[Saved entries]

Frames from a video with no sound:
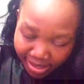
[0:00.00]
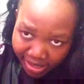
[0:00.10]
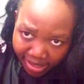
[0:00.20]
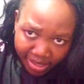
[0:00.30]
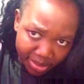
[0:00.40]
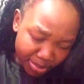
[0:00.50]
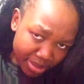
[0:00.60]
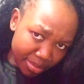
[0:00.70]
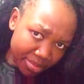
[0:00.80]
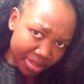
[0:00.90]
and what
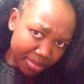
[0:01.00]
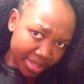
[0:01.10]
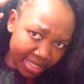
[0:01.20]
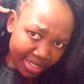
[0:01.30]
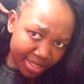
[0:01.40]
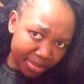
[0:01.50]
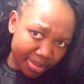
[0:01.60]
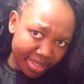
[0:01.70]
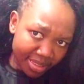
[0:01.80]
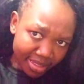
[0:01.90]
I'm remaining
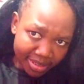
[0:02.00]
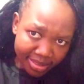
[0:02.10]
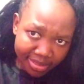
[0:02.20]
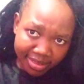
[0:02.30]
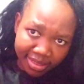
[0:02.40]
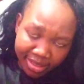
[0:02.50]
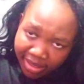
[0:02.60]
with is,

*REQUIREMENT:*
Produce a word-for-word copy of the records, omitting all images.

*EXERCISE OUTPUT:*
Frames from a video with no sound:
[0:00.00]
[0:00.10]
[0:00.20]
[0:00.30]
[0:00.40]
[0:00.50]
[0:00.60]
[0:00.70]
[0:00.80]
[0:00.90]
and what
[0:01.00]
[0:01.10]
[0:01.20]
[0:01.30]
[0:01.40]
[0:01.50]
[0:01.60]
[0:01.70]
[0:01.80]
[0:01.90]
I'm remaining
[0:02.00]
[0:02.10]
[0:02.20]
[0:02.30]
[0:02.40]
[0:02.50]
[0:02.60]
with is,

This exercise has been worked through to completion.